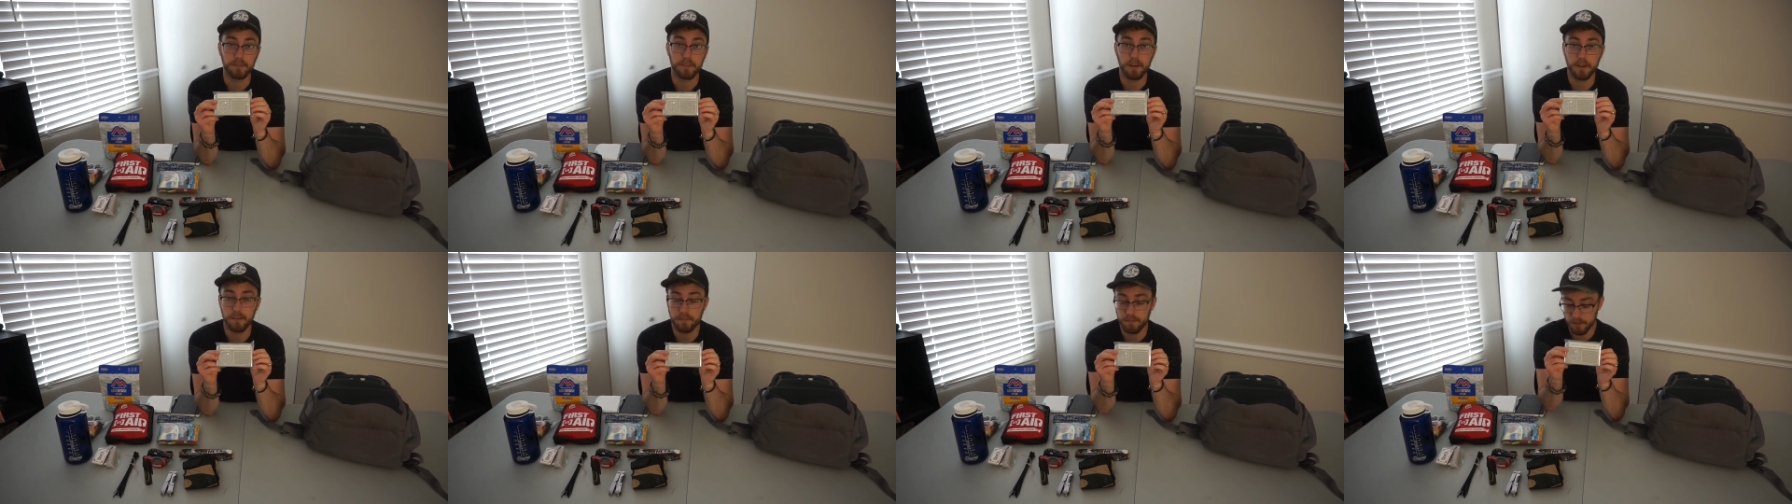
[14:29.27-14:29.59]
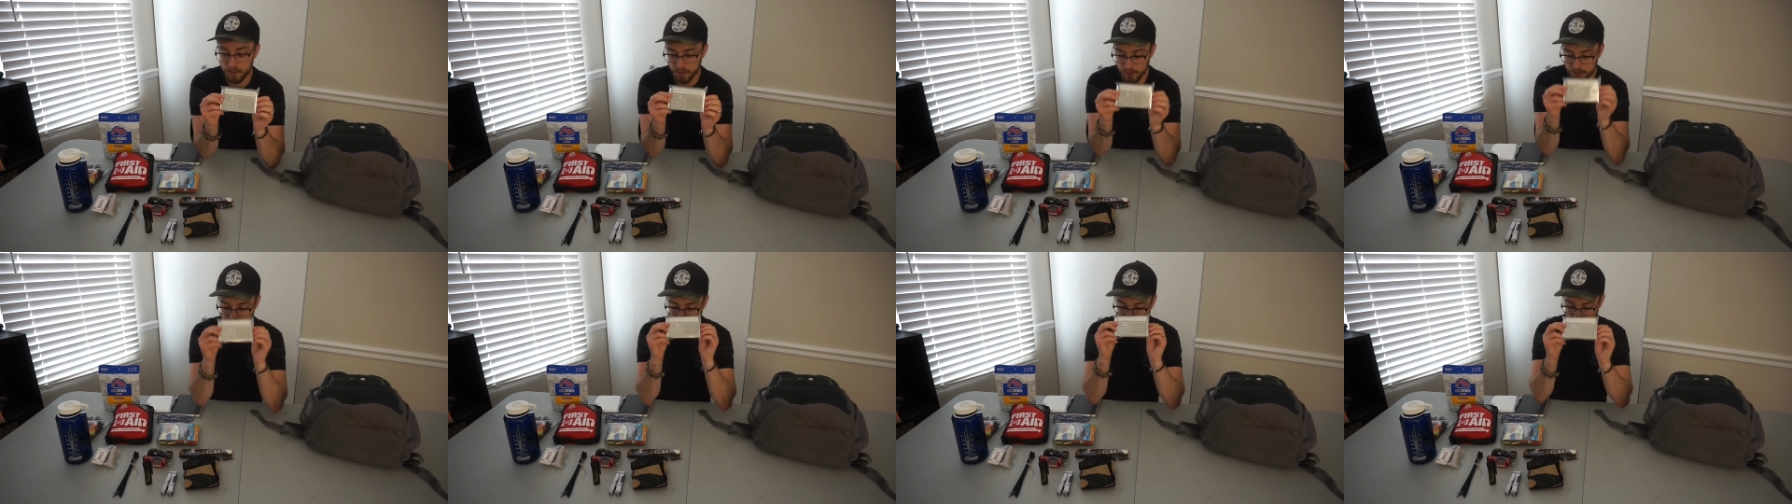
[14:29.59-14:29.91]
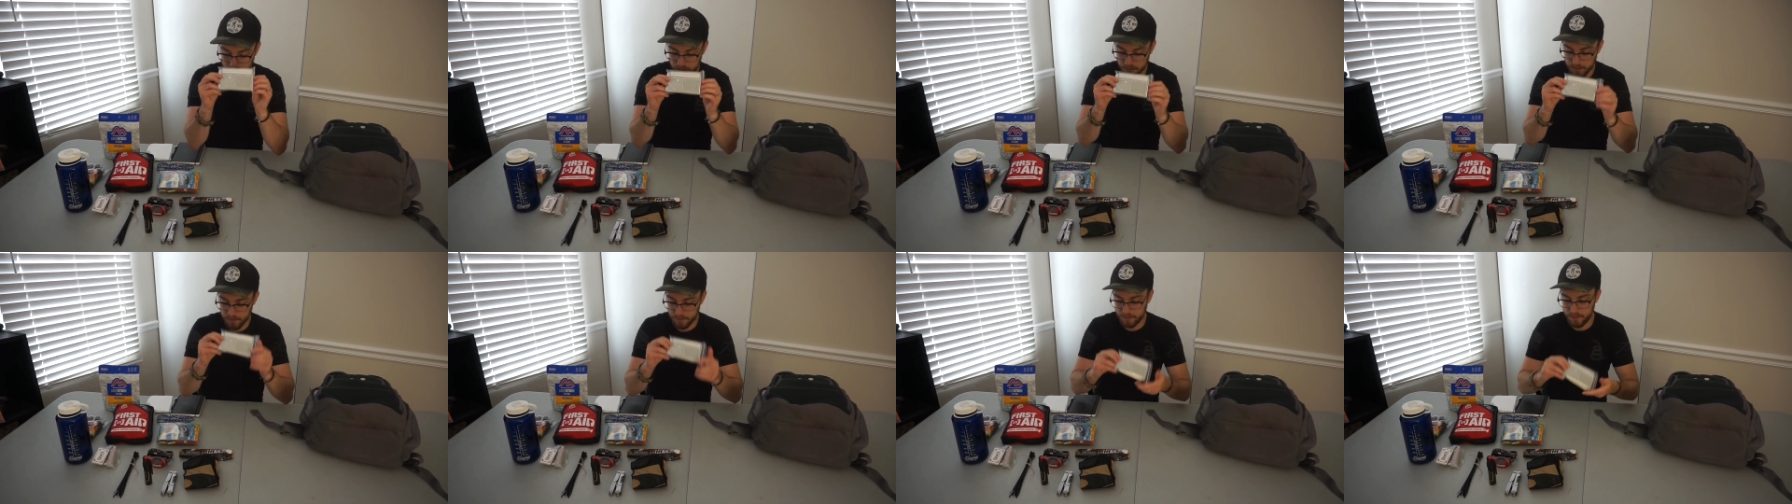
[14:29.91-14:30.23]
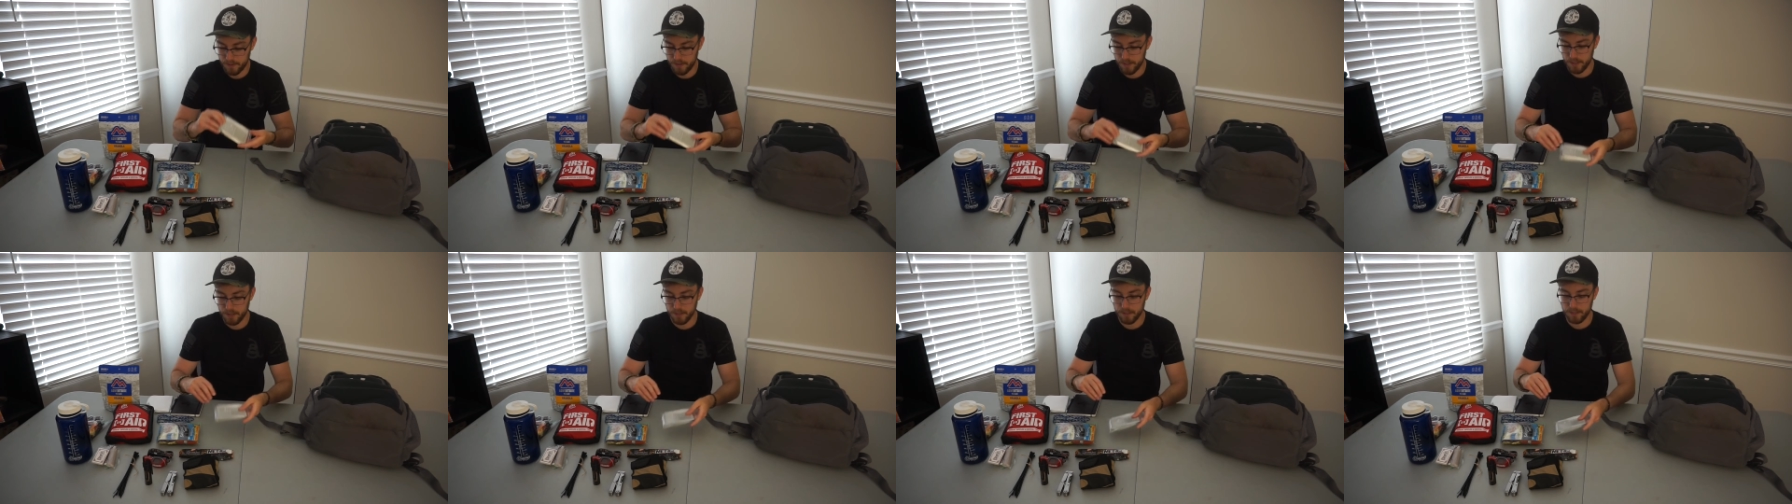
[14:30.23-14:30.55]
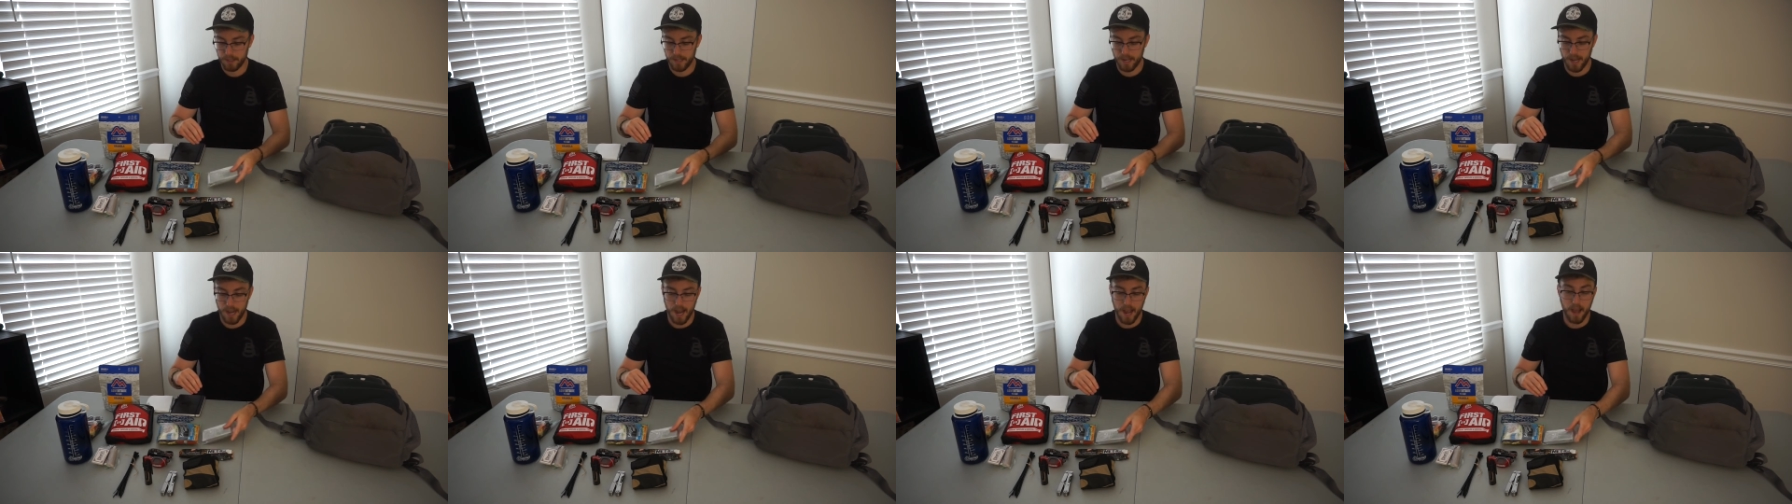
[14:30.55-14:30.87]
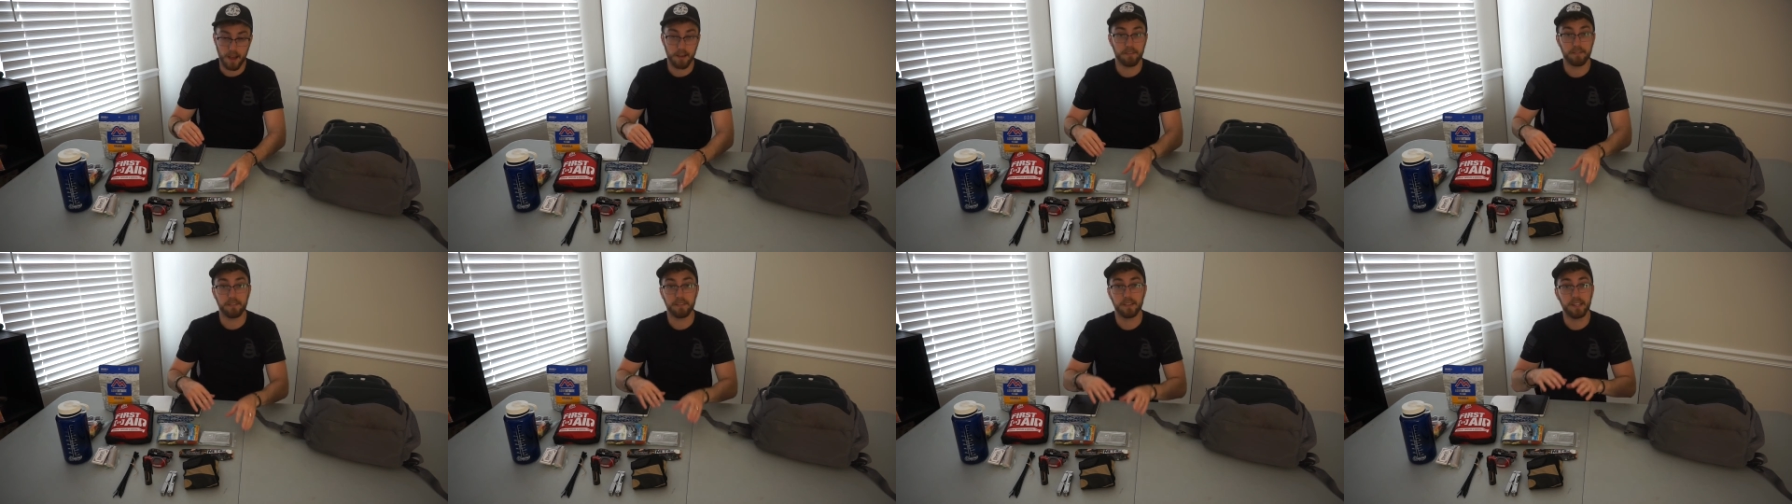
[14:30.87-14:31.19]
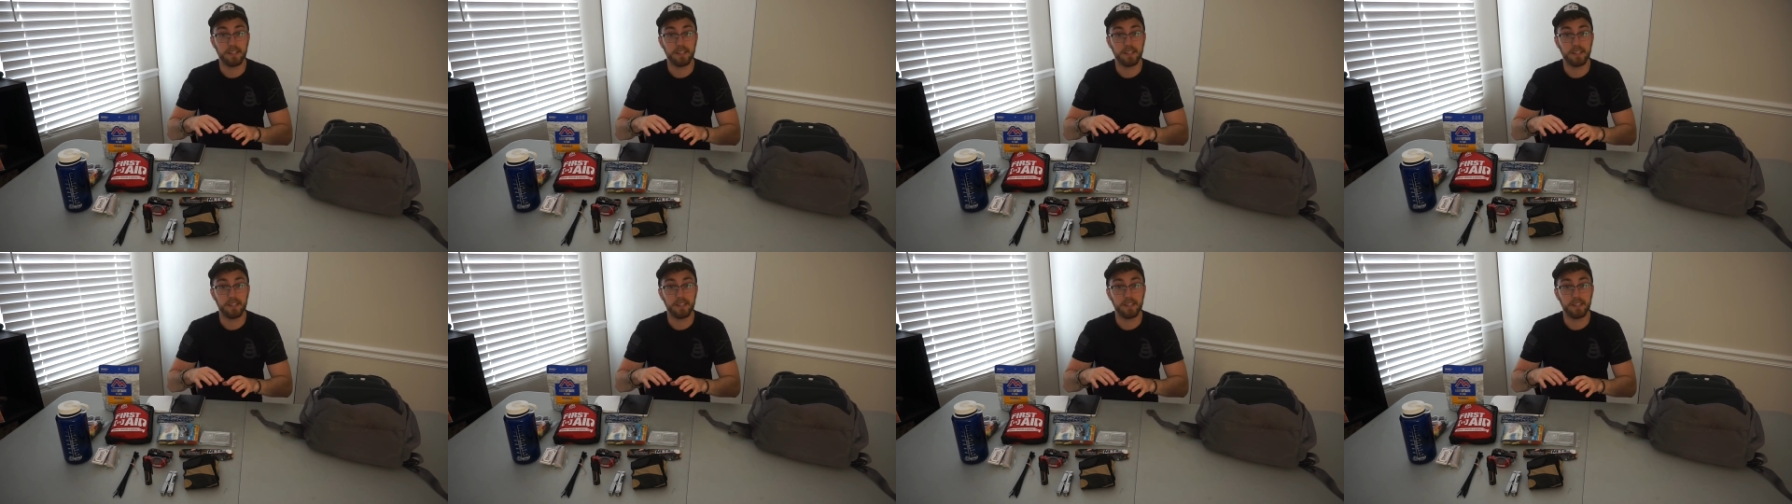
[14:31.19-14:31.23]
Very versatile, very good to have,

++++

• _WORK TO COMPLETE_:
Reproduce the listing verbatim, pictures excluded.

• _ANSWER SECTION_:
[14:29.27-14:29.59]
[14:29.59-14:29.91]
[14:29.91-14:30.23]
[14:30.23-14:30.55]
[14:30.55-14:30.87]
[14:30.87-14:31.19]
[14:31.19-14:31.23]
Very versatile, very good to have,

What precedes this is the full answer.